LOUISVILLE, Ky. (WDRB) – The National Anthem has become a lightning rod in sports. Do players stand or kneel? Do they stay in the locker room? How do fans react to whatever they do?
In the University of Louisville women’s basketball program, players stand for the anthem. Before every game, a video plays with Cardinals’ coach Jeff Walz talking about the anthem, relatives of his and some of his players who served in the military, and the desire of many of his players to make their stands known on various social justice issues.
Then another video plays, with a photo of each player, and what each is standing for during the anthem. And the team stands together.
It is, I think, about the best way I’ve seen any program handle what has become a touchy situation.
It was especially poignant before Thursday night’s game against Georgia Tech, the final home game of the season for the Cardinals. Because the singer, unbeknownst to the team, was 5-year-old Lucy Walz, the daughter of the head coach.
A few days before, in the Walz home, Lucy and her older sister Lola had staged their own basketball game. Their own Senior Night game for Dana Evans.
“I was really proud of her. It’s really something else,” Walz said of his daughter’s videotaped performance. “Lola and Lucy put on a basketball game for us the other day in their playroom. They made their tickets, and we went up and they had their scanner from their kitchen set and they had the chairs set up. And before the game, Luce got up with her little microphone and I was shocked. She knew every, single word. And I told her she sounded pretty good. She had talked about signing it for Dana on her Senior Night. That’s what the game was that they were playing upstairs. So I thought it would be great if she would do it. I had to trick her. She had no idea that’s why I filmed it. I’m sure once I get home I’ll get grief for that. But I was proud of her.”

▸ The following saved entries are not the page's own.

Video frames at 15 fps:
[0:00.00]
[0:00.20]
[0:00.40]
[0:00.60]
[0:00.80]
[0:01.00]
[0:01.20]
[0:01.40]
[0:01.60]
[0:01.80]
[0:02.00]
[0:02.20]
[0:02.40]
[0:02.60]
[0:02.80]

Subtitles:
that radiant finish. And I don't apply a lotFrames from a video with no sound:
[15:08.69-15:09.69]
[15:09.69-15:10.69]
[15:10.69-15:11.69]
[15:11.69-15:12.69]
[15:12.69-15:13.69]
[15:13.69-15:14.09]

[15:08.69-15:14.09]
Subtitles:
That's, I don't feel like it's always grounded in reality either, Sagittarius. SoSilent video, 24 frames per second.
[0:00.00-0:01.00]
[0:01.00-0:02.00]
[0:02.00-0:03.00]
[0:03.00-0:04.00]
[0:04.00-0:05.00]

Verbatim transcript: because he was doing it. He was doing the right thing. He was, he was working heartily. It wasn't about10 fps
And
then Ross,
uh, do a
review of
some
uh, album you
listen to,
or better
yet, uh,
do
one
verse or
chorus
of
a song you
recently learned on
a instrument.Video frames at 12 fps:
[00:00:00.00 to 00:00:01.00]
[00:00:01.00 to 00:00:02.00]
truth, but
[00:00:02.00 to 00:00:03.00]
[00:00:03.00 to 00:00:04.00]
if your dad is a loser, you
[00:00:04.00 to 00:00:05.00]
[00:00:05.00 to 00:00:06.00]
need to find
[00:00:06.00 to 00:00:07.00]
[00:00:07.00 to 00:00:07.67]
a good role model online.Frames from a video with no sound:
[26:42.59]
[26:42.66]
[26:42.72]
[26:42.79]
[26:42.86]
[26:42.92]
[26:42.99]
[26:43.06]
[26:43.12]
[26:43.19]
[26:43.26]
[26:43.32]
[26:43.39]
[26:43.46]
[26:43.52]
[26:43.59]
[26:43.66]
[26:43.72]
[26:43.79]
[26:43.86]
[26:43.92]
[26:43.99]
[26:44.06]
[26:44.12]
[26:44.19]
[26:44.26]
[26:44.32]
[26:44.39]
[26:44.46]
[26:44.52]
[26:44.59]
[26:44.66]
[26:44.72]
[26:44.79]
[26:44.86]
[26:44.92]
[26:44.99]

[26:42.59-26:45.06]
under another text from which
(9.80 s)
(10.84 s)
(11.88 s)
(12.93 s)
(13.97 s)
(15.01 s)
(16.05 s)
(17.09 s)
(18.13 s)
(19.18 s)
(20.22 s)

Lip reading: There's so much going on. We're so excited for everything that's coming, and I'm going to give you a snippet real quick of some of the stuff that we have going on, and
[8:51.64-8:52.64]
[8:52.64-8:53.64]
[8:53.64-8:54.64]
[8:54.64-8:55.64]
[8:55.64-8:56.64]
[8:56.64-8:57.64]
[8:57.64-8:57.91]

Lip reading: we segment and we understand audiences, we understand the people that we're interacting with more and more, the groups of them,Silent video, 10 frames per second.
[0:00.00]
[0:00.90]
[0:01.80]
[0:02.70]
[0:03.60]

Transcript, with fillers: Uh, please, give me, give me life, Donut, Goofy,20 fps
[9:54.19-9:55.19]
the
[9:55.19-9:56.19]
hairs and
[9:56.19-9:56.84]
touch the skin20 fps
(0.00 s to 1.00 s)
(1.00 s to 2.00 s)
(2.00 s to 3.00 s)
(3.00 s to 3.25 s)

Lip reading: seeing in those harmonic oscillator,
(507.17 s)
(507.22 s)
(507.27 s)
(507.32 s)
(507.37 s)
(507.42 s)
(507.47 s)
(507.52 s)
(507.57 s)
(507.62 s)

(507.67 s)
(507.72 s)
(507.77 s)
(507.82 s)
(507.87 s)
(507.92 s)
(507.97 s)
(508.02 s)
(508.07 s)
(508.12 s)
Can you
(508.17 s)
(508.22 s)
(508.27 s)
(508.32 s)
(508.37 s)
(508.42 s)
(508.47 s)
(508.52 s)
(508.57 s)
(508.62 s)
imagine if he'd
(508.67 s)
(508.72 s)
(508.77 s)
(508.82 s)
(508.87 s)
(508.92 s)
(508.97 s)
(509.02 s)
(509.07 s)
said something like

Walz said he’s grateful his daughters get their talent from their mother, Lauren, instead of him.
“If I tried to sing the national anthem, the place would evacuate,” he said.
He sings the national anthem while standing with his team before each game. Lindsey Duvall is the player who used to stand next to him. She has since transferred to NKU.
“I asked her if she wanted me to make her a tape and send it up there,” Walz joked. “So she could hear it on her earbuds before every game, but she politely declined.”
Evans made her young fans in the Walz household – and her coach – very happy with a 25-point, 7-asssist performance.
But more than that, she has become a role model not just for those girls, but for many young girls.
It is the beauty of a system that develops its stars over four years. Fans get to know them – the case of Louisville basketball, literally, through postgame autograph sessions after every game in non-COVID times.
By the time players like Evans, and Asia Durr and Myisha Hines-Allen before her, are finished playing, they are some of the most marketable athletes in Louisville, in any sport.
When she was asked how she wanted to be remembered in Louisville, Evans said this: “A winner, a great person, a leader.”
That pretty well covers it.
As Evans made the traditional lap around the court, then knelt down to kiss the Cardinal logo at midcourt, everyone was standing.
From anthem to postgame, young kids are always watching. At Louisville, they are seeing something in the women’s program that is worth emulating.